Recommender Systems

My explorations of recommender and ranking systems, heavly based on the superb book Practical Recommender Systems

Intro to Recommmendation Systems
Datasets
- Real Movie Datasets
Ideas
- The progression of recommender systems
Code
Other Stuff
- Source Materials, The book and google course:
- Netflix Prize

Intro to Recommmendation Systems

Concepts

Recommendation != Prediction. Prediction = What a user would rate content; A recommendation is what content is relevant for a user.
Items - The things being recommended
Query - Information system uses to make a recommendation (user, items user previously used, time of day, user device, etc)

Recommender processes

Candidate Generation - huge corpus, can’t search all on-line. Offline generate candidates, down to order of hundreds Scoring - Next round goes from 100s to 10s. Can be more precise, and take into consideration more things. Re-ranking - Final online ranking, remove dislikes, fairness, etc. Since online needs to be super fast.

What makes ML hard

Need to convert a domain into math (floats, and functions operating on floats). Each of these conversions is lossy with subteties that have unexpected impact.
Data drifts over time for reasons that are unclear to your system
Search post for #ml_art

Understand Netflix (collect user behavior and present recommendations)
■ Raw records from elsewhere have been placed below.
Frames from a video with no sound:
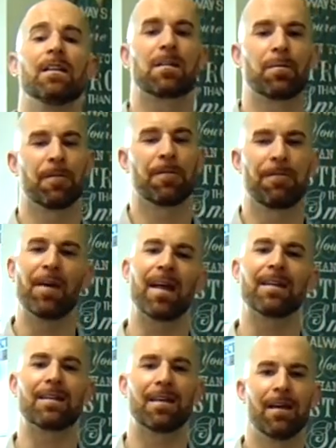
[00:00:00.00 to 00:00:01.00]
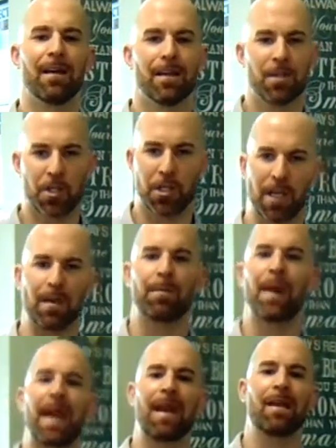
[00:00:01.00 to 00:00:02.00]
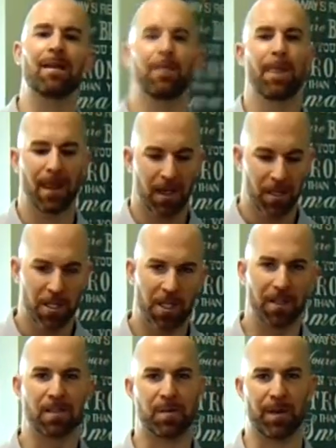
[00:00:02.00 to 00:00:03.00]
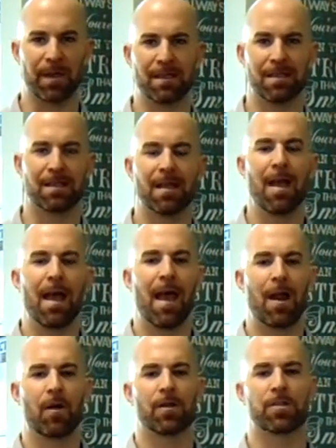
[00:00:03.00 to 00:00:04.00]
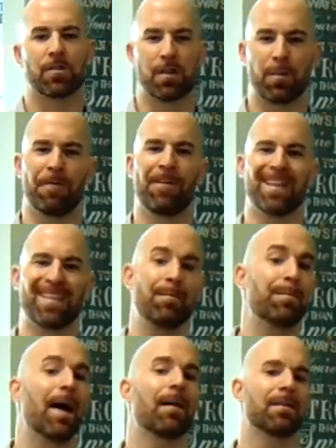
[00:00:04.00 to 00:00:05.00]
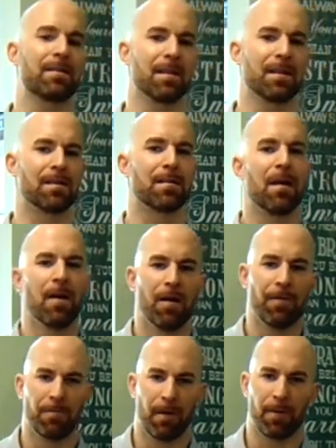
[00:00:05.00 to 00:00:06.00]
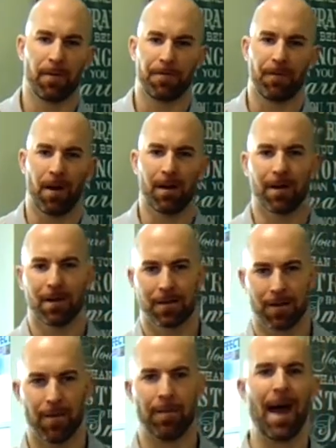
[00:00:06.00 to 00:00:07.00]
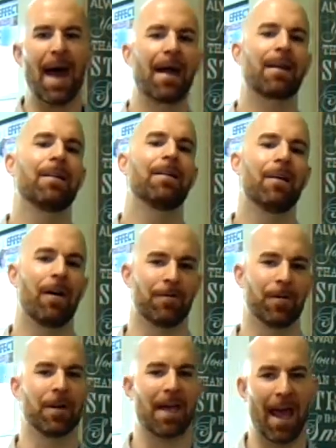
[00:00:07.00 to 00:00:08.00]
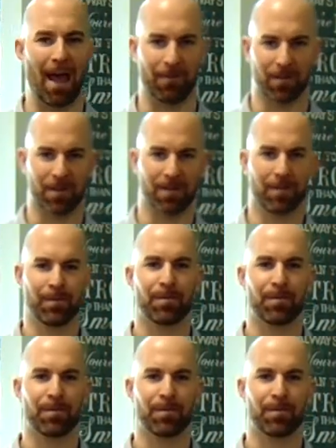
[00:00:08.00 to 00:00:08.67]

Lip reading: to prevent shin pain, shin splints, and also to prevent imbalances from the front to the back of your calves.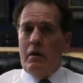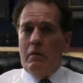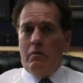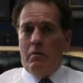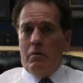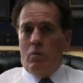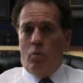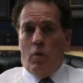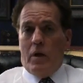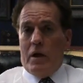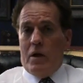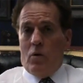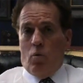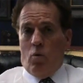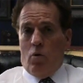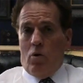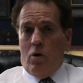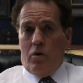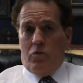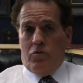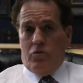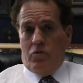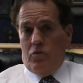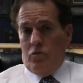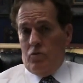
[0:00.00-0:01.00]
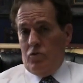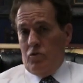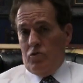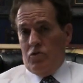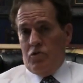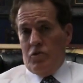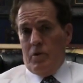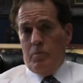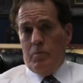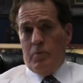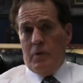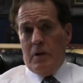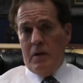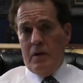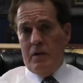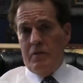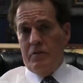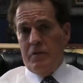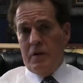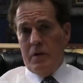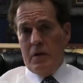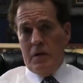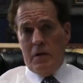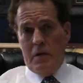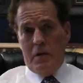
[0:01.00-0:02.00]
The way it works is just simply
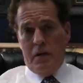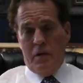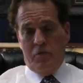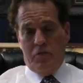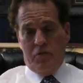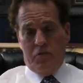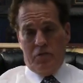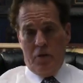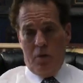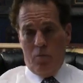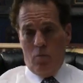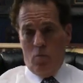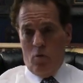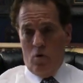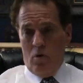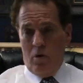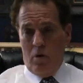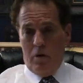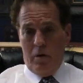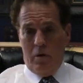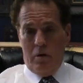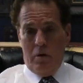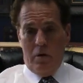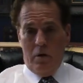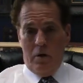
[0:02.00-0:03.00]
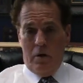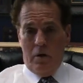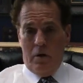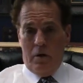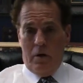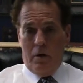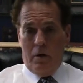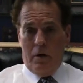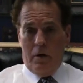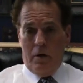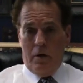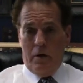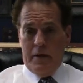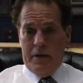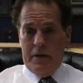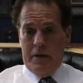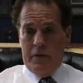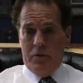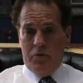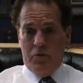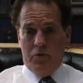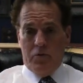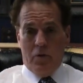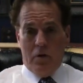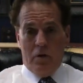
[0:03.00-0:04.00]
if someone
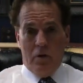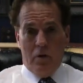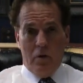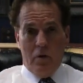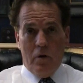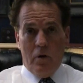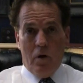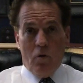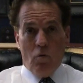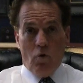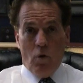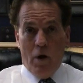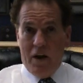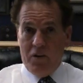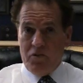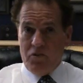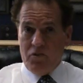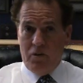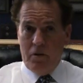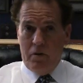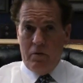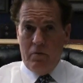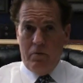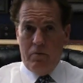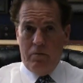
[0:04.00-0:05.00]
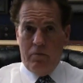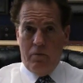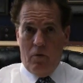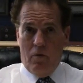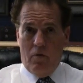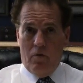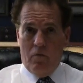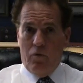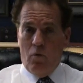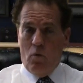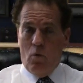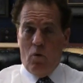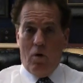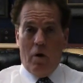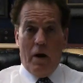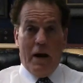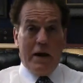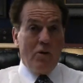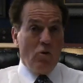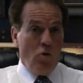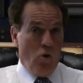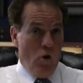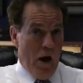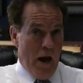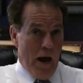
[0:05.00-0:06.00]
is arrested for
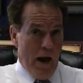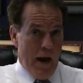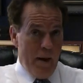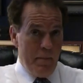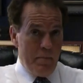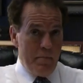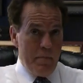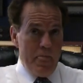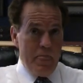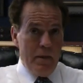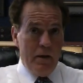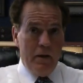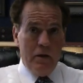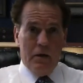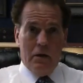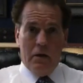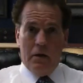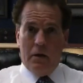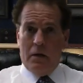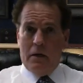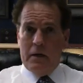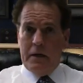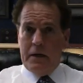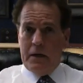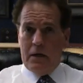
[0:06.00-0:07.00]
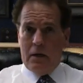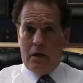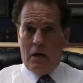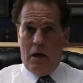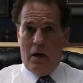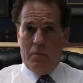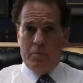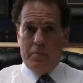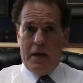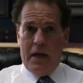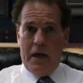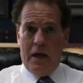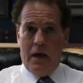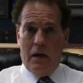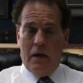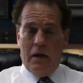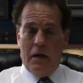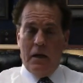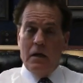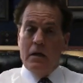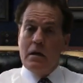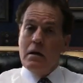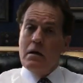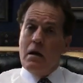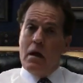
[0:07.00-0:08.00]
a crime in Cobb
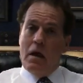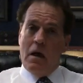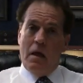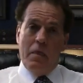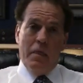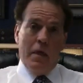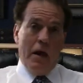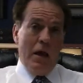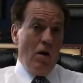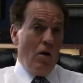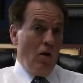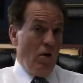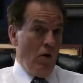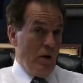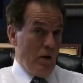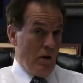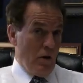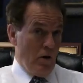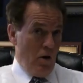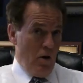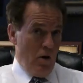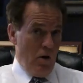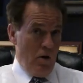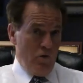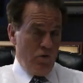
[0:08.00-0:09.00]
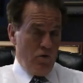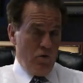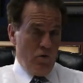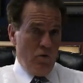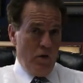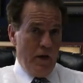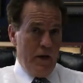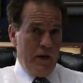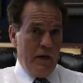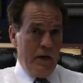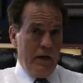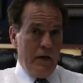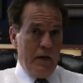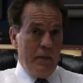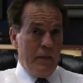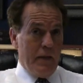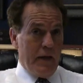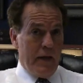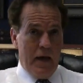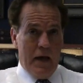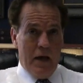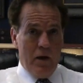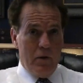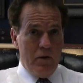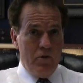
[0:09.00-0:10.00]
County and they are incarcerated in the
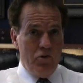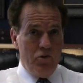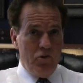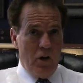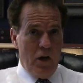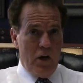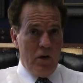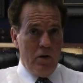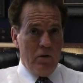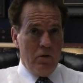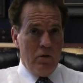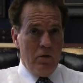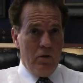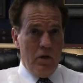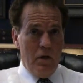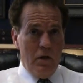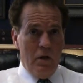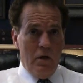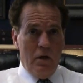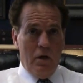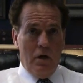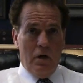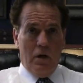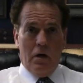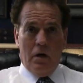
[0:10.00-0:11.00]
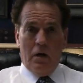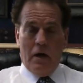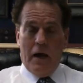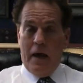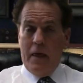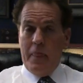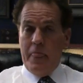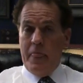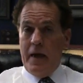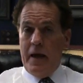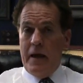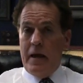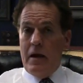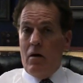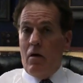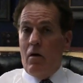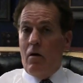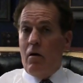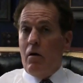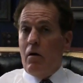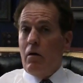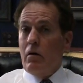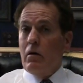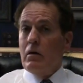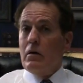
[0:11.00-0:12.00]
county jail and they
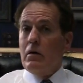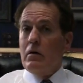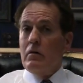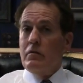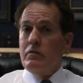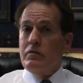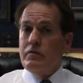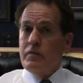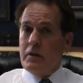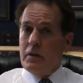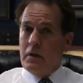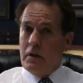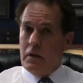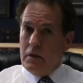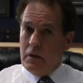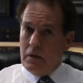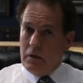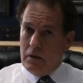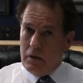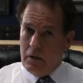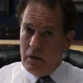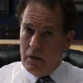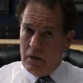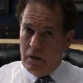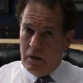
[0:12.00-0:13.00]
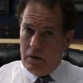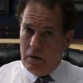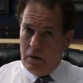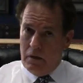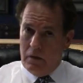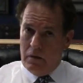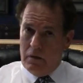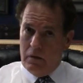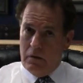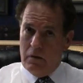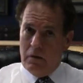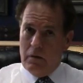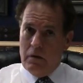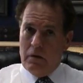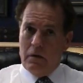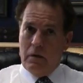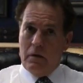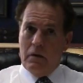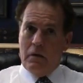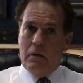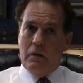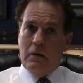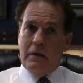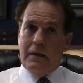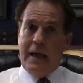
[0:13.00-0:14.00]
are
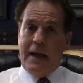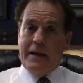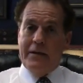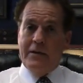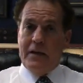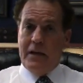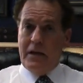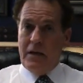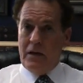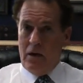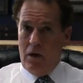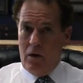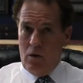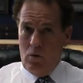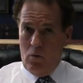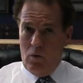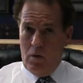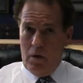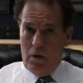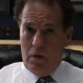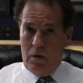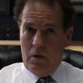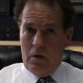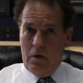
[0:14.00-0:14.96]
of Latino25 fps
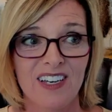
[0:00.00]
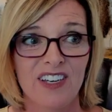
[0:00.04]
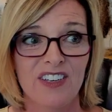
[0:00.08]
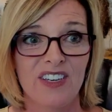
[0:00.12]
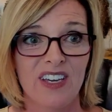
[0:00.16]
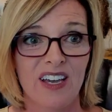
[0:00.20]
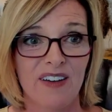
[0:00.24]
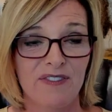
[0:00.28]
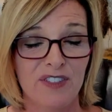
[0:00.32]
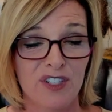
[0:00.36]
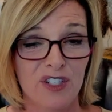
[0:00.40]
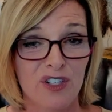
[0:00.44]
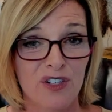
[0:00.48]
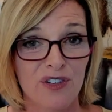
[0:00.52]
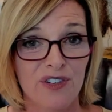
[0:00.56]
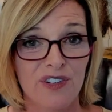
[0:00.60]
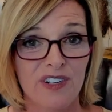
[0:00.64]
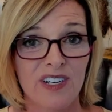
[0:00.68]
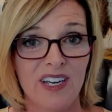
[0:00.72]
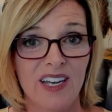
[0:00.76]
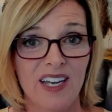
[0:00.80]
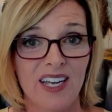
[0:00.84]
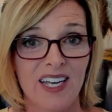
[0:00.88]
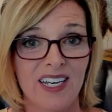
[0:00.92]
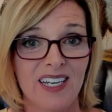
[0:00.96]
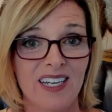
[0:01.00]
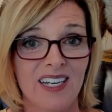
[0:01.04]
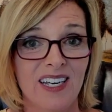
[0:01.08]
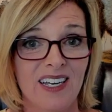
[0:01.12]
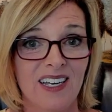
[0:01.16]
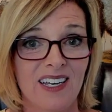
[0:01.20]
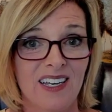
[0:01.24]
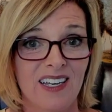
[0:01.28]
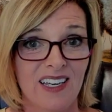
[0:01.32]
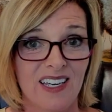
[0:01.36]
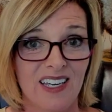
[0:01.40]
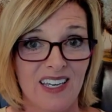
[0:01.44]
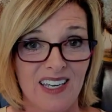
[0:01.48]
You have to create
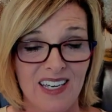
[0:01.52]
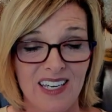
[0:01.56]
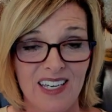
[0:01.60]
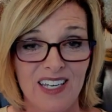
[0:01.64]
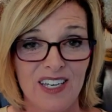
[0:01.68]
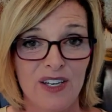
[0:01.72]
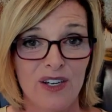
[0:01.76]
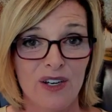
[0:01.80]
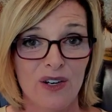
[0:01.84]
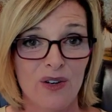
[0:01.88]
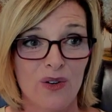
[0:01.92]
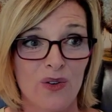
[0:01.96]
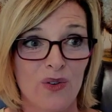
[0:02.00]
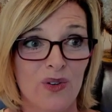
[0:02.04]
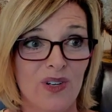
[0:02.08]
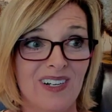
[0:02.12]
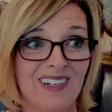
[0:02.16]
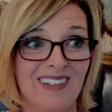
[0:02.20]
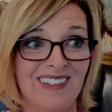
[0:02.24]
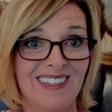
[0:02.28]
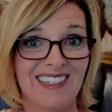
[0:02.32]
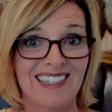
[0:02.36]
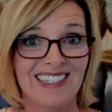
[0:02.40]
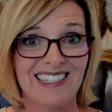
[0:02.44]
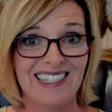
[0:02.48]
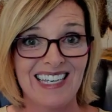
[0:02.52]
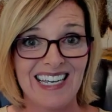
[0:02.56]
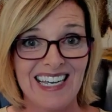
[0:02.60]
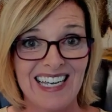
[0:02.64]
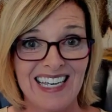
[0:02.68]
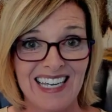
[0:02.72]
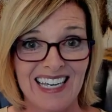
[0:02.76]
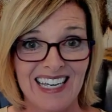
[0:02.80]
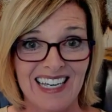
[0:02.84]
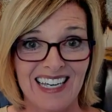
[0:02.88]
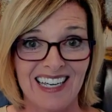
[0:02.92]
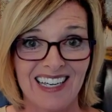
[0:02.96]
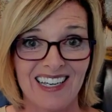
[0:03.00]
ego
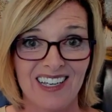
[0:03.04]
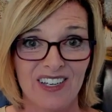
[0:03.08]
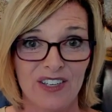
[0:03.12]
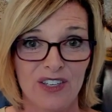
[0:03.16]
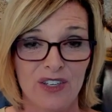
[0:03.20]
sinking.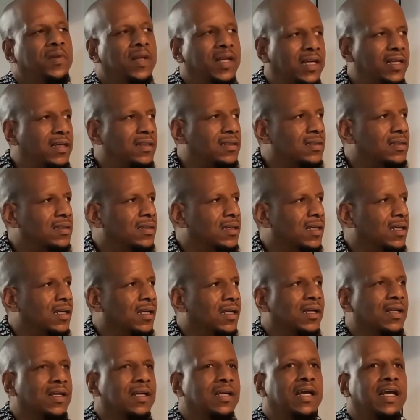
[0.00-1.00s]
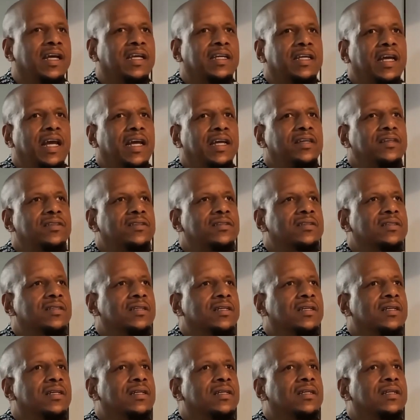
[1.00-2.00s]
Wendy is dealing with the
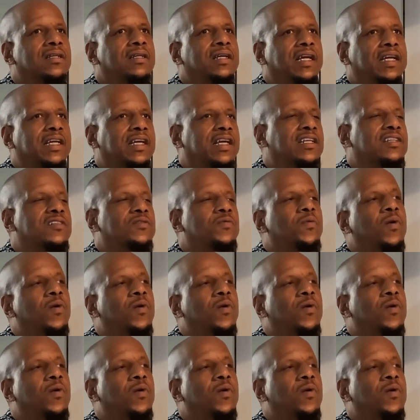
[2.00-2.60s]
struggles of fighting for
Connect a snitch to a website by attaching a call to all events happening on a site. Good evidence provides information to the system about a user’s taste.
It’s good to record all events because they might turn out to be useful later.
Implicit ratings are deduced from the events triggered by the user, while explicit ratings are the actual ratings a user inserts.

How to monitor a system

Key performance indicators are good because they can be benchmarked and easily used to see whether your site is improving.
A visitor is converted when they perform a goal or do something that you’re hoping for. The conversion funnel shows a series of steps you want the user to take.
The conversion path is the actual path visitors take before converting. Understanding your site’s conversion funnel is important so you can understand how close users are to converting.
Analytics is important to understand and always have running.

How to calculate ratings

Implicit vs Explicit Rating - Users lie, implicit is better (see flossing example)
The bannana problem - knowing someone buys a bananna doesn’t tell you much (See TF-IFD)
A user-item matrix is the data format for recommender algorithms. You can populate them by using explicit as well as implicit ratings or by indicating which items were consumed by the user in a binary matrix.
A rating is the glue that connects a user to an item. It can either be manually entered by the user or calculated based on the behavior of the user.
The time decay algorithm takes into account that not all information is equally important: old evidence is less important because people tend to change their tastes.
Inverse frequency factors into the equation because interactions with less popular items provide more information about the user than interactions with popular items.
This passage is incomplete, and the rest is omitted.